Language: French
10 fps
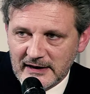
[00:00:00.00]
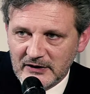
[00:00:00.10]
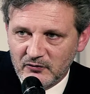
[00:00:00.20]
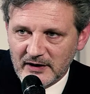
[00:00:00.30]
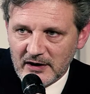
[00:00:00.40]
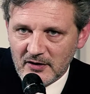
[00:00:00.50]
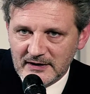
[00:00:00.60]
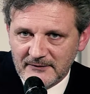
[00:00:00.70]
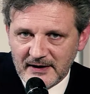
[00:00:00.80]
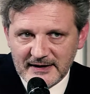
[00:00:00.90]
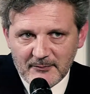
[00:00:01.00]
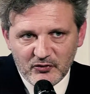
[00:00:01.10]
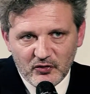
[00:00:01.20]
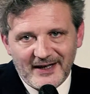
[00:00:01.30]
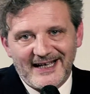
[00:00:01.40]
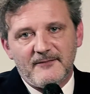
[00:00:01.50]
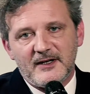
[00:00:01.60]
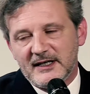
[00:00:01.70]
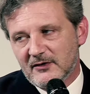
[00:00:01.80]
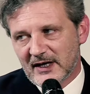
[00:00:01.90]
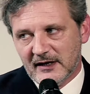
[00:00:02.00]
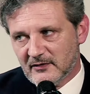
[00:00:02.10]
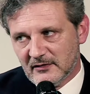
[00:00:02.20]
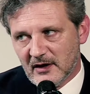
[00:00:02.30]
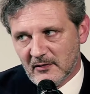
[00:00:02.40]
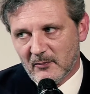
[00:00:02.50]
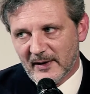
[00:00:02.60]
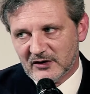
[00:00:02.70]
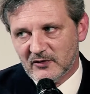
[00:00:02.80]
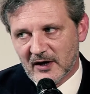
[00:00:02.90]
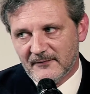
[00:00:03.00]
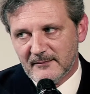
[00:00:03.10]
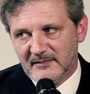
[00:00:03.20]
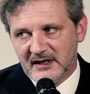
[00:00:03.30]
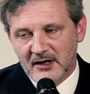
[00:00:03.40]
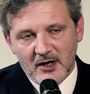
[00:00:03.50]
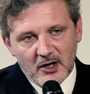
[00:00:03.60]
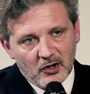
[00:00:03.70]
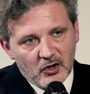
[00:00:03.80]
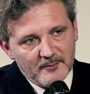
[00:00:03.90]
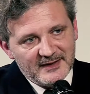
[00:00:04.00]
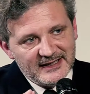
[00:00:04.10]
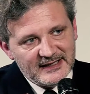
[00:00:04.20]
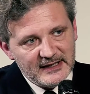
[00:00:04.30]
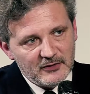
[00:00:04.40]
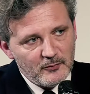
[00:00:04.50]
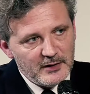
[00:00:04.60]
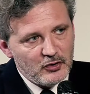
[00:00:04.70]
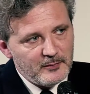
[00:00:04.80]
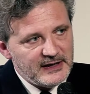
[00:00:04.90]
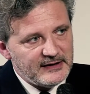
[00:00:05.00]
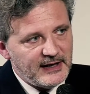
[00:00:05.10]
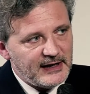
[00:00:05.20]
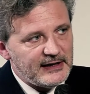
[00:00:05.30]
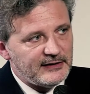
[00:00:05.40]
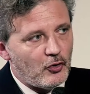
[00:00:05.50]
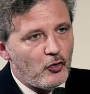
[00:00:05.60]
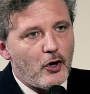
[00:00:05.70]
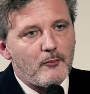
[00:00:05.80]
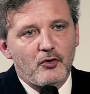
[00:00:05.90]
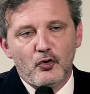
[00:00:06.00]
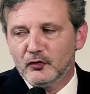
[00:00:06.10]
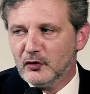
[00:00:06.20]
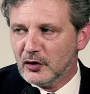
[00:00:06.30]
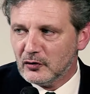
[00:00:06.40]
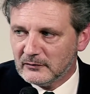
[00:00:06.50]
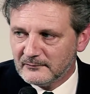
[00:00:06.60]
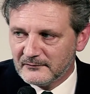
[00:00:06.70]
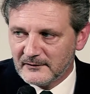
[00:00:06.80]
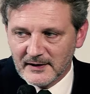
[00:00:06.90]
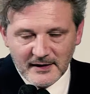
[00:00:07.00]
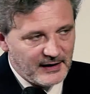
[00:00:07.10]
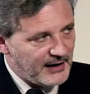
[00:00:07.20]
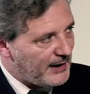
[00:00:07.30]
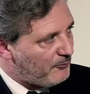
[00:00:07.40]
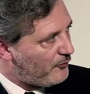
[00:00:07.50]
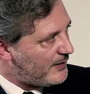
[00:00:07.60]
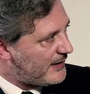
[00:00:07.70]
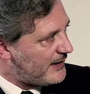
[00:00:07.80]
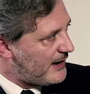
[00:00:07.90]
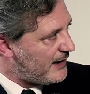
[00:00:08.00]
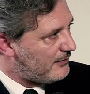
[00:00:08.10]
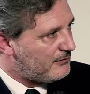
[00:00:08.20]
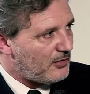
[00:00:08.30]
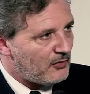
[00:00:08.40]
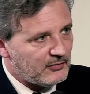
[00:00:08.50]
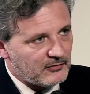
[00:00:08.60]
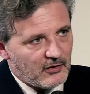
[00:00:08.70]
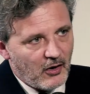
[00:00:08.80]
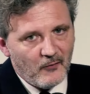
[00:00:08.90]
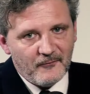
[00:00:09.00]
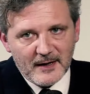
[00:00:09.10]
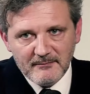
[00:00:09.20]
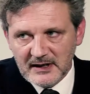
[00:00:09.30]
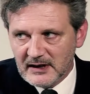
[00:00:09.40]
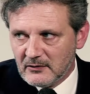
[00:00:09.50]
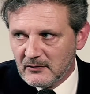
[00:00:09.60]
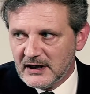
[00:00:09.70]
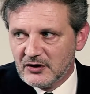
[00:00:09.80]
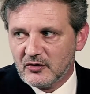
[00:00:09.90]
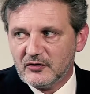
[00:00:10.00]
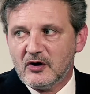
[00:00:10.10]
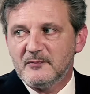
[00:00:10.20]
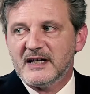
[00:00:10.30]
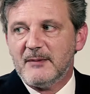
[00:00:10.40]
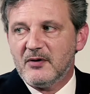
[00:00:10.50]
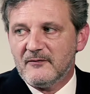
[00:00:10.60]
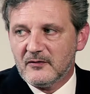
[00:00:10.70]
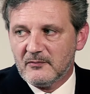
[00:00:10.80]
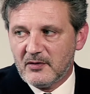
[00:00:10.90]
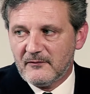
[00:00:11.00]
dit tout à l'heure, c'est vrai que ça peut se révéler, dans la, en hmm. particulier dans la famille, comme si dans le milieu militaire, il était encore un peu contenant. Mm. Et puis c'est en famille que les choses comme ça peuvent,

◆ TASK REQUIREMENTS ◆
From the line containing "[00:00:10.10]" through the final line of the records, write out each line exactly, and include no pictures.

◆ OUTPUT BELOW ◆
[00:00:10.10]
[00:00:10.20]
[00:00:10.30]
[00:00:10.40]
[00:00:10.50]
[00:00:10.60]
[00:00:10.70]
[00:00:10.80]
[00:00:10.90]
[00:00:11.00]
dit tout à l'heure, c'est vrai que ça peut se révéler, dans la, en hmm. particulier dans la famille, comme si dans le milieu militaire, il était encore un peu contenant. Mm. Et puis c'est en famille que les choses comme ça peuvent,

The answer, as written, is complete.